*** MATERIAL PROVIDED Section Begins ***
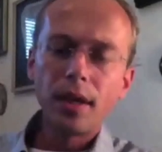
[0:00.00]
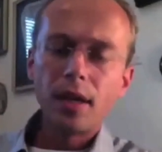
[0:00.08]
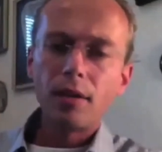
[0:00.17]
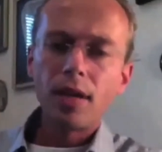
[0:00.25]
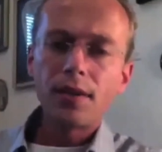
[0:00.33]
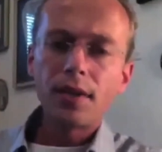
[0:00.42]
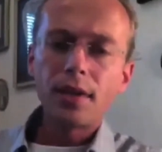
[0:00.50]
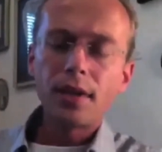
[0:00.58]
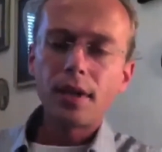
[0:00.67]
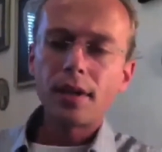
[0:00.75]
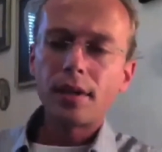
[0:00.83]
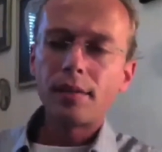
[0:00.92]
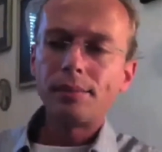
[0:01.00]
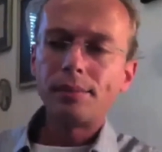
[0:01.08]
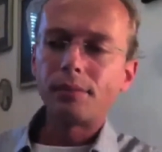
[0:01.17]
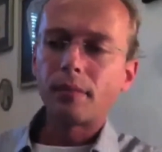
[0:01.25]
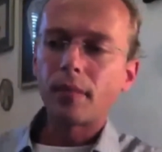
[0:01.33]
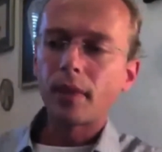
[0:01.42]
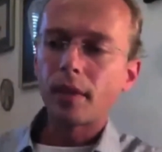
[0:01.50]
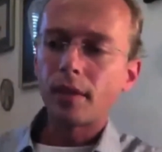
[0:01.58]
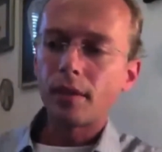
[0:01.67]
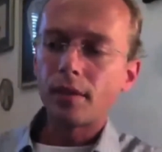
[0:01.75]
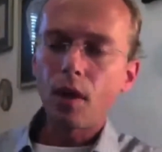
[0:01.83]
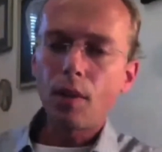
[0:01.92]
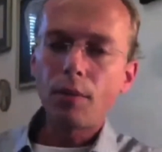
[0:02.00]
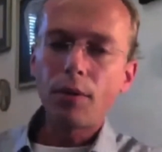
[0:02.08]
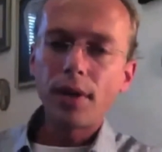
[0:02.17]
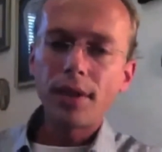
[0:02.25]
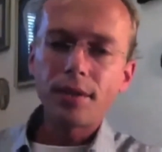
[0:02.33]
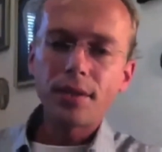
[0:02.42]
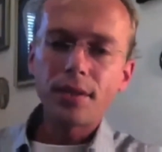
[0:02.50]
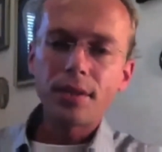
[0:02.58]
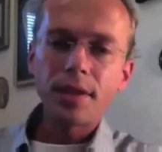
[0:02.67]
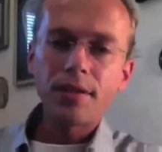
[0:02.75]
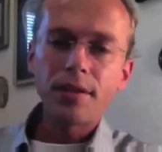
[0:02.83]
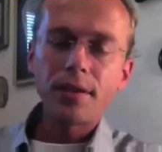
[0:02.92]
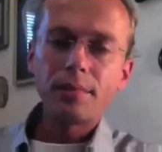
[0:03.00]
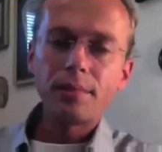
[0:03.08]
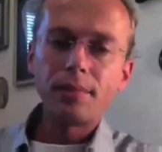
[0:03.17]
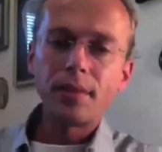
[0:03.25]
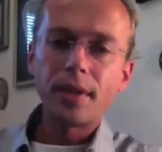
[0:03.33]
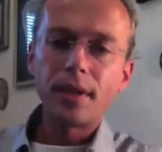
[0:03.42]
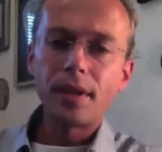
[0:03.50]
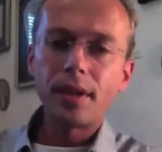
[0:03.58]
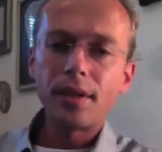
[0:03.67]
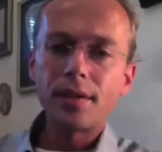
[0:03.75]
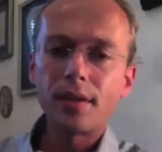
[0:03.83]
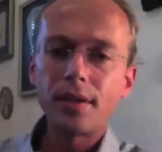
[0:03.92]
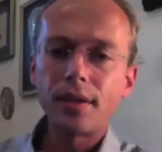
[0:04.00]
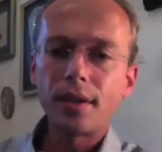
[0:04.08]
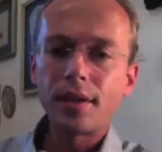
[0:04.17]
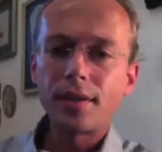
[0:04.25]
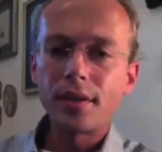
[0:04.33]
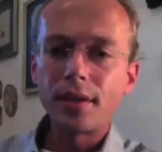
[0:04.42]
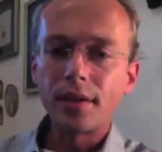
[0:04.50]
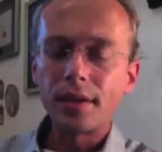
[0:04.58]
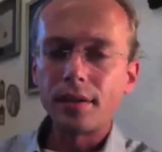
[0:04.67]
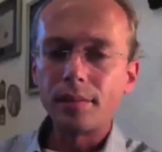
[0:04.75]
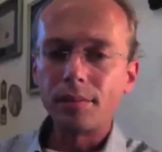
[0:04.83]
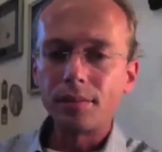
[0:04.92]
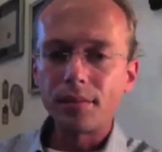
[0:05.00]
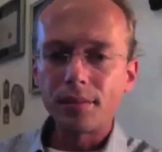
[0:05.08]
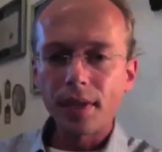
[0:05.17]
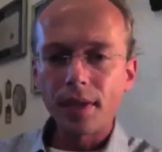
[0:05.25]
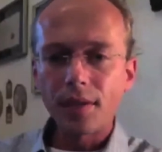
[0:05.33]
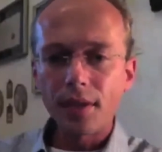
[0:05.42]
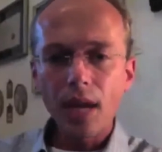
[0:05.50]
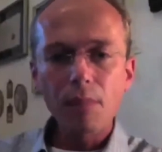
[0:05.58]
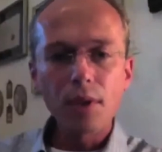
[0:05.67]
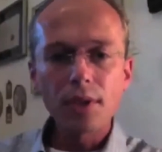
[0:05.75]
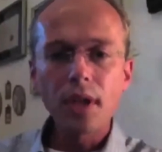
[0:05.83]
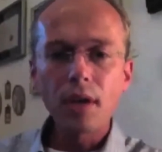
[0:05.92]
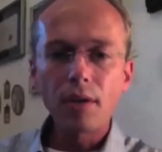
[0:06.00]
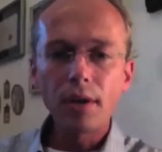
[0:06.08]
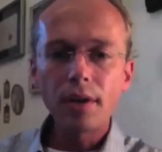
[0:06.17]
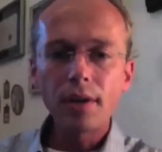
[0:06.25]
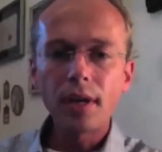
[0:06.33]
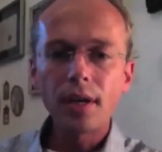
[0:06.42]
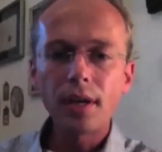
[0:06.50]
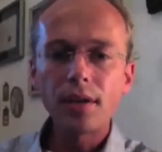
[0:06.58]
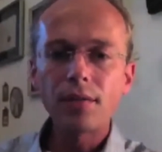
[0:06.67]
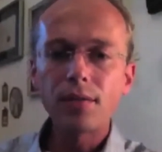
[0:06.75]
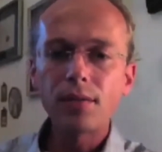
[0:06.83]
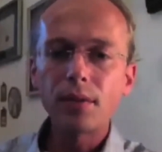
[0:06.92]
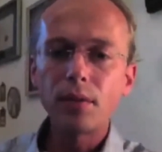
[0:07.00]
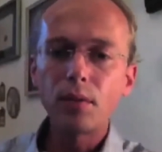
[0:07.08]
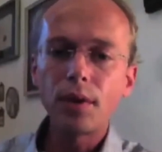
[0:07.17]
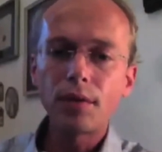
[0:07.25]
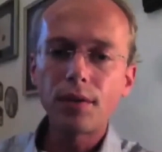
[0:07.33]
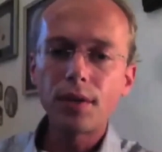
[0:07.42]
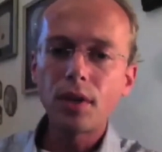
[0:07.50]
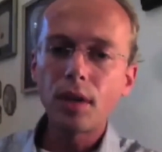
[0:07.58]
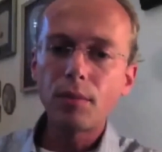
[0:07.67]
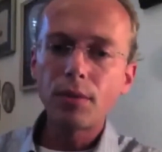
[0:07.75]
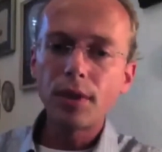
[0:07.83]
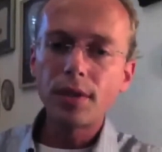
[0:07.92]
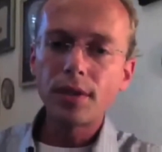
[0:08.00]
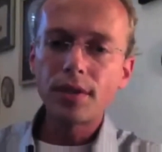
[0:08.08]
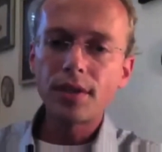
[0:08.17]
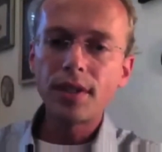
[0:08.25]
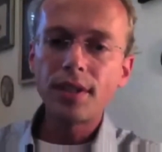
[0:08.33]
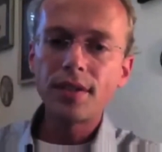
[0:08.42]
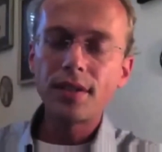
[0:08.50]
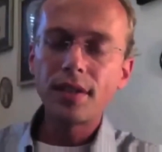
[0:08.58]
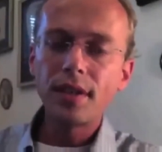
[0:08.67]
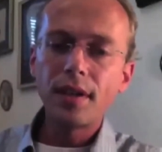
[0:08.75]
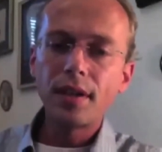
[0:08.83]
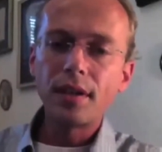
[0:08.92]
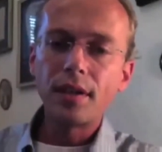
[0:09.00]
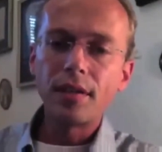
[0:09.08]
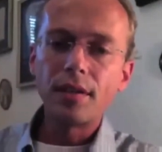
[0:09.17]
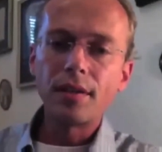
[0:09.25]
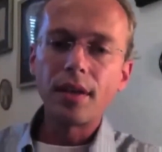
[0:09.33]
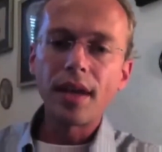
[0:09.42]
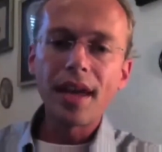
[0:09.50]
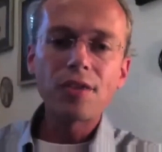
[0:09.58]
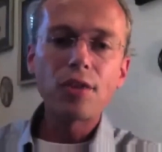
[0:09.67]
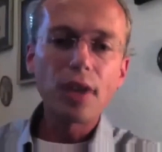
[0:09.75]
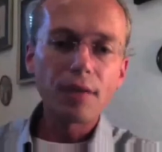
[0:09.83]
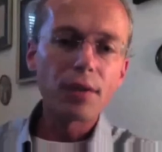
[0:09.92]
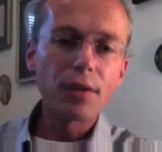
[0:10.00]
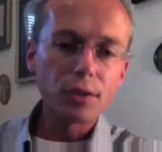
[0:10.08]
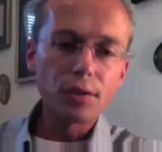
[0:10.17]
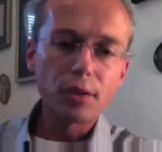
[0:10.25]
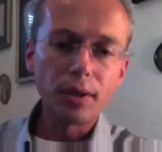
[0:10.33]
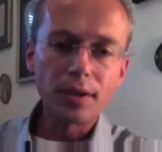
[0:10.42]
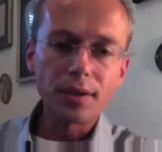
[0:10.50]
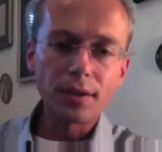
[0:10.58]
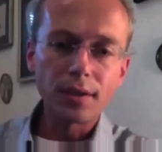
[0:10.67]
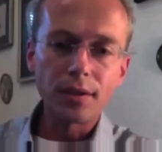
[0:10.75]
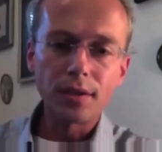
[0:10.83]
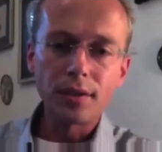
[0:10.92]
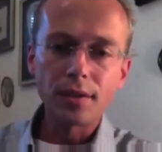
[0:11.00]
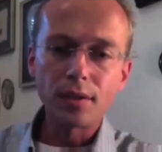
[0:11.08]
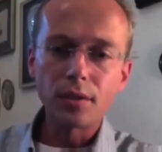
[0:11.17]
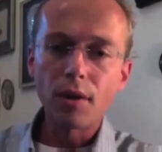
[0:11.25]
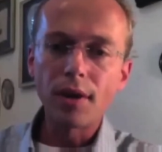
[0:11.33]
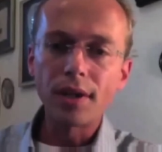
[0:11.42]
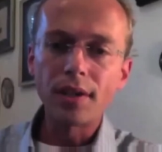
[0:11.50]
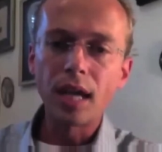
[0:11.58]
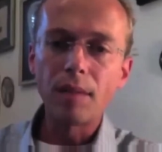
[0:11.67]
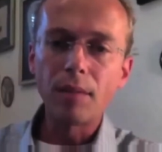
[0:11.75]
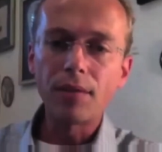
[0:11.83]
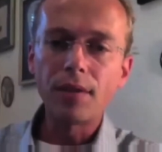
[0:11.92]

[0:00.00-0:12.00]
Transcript: We have the operators at the airport tower, and if one of these operators sees the air traffic controller is a correct name.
*** MATERIAL PROVIDED Section Ends ***
- **YOUR INSTRUCTIONS**:
Although the records include pictures, the copy should reproduce every line exactly and none of the pictures.

- **EXPECTED OUTPUT**:
[0:00.00]
[0:00.08]
[0:00.17]
[0:00.25]
[0:00.33]
[0:00.42]
[0:00.50]
[0:00.58]
[0:00.67]
[0:00.75]
[0:00.83]
[0:00.92]
[0:01.00]
[0:01.08]
[0:01.17]
[0:01.25]
[0:01.33]
[0:01.42]
[0:01.50]
[0:01.58]
[0:01.67]
[0:01.75]
[0:01.83]
[0:01.92]
[0:02.00]
[0:02.08]
[0:02.17]
[0:02.25]
[0:02.33]
[0:02.42]
[0:02.50]
[0:02.58]
[0:02.67]
[0:02.75]
[0:02.83]
[0:02.92]
[0:03.00]
[0:03.08]
[0:03.17]
[0:03.25]
[0:03.33]
[0:03.42]
[0:03.50]
[0:03.58]
[0:03.67]
[0:03.75]
[0:03.83]
[0:03.92]
[0:04.00]
[0:04.08]
[0:04.17]
[0:04.25]
[0:04.33]
[0:04.42]
[0:04.50]
[0:04.58]
[0:04.67]
[0:04.75]
[0:04.83]
[0:04.92]
[0:05.00]
[0:05.08]
[0:05.17]
[0:05.25]
[0:05.33]
[0:05.42]
[0:05.50]
[0:05.58]
[0:05.67]
[0:05.75]
[0:05.83]
[0:05.92]
[0:06.00]
[0:06.08]
[0:06.17]
[0:06.25]
[0:06.33]
[0:06.42]
[0:06.50]
[0:06.58]
[0:06.67]
[0:06.75]
[0:06.83]
[0:06.92]
[0:07.00]
[0:07.08]
[0:07.17]
[0:07.25]
[0:07.33]
[0:07.42]
[0:07.50]
[0:07.58]
[0:07.67]
[0:07.75]
[0:07.83]
[0:07.92]
[0:08.00]
[0:08.08]
[0:08.17]
[0:08.25]
[0:08.33]
[0:08.42]
[0:08.50]
[0:08.58]
[0:08.67]
[0:08.75]
[0:08.83]
[0:08.92]
[0:09.00]
[0:09.08]
[0:09.17]
[0:09.25]
[0:09.33]
[0:09.42]
[0:09.50]
[0:09.58]
[0:09.67]
[0:09.75]
[0:09.83]
[0:09.92]
[0:10.00]
[0:10.08]
[0:10.17]
[0:10.25]
[0:10.33]
[0:10.42]
[0:10.50]
[0:10.58]
[0:10.67]
[0:10.75]
[0:10.83]
[0:10.92]
[0:11.00]
[0:11.08]
[0:11.17]
[0:11.25]
[0:11.33]
[0:11.42]
[0:11.50]
[0:11.58]
[0:11.67]
[0:11.75]
[0:11.83]
[0:11.92]

[0:00.00-0:12.00]
Transcript: We have the operators at the airport tower, and if one of these operators sees the air traffic controller is a correct name.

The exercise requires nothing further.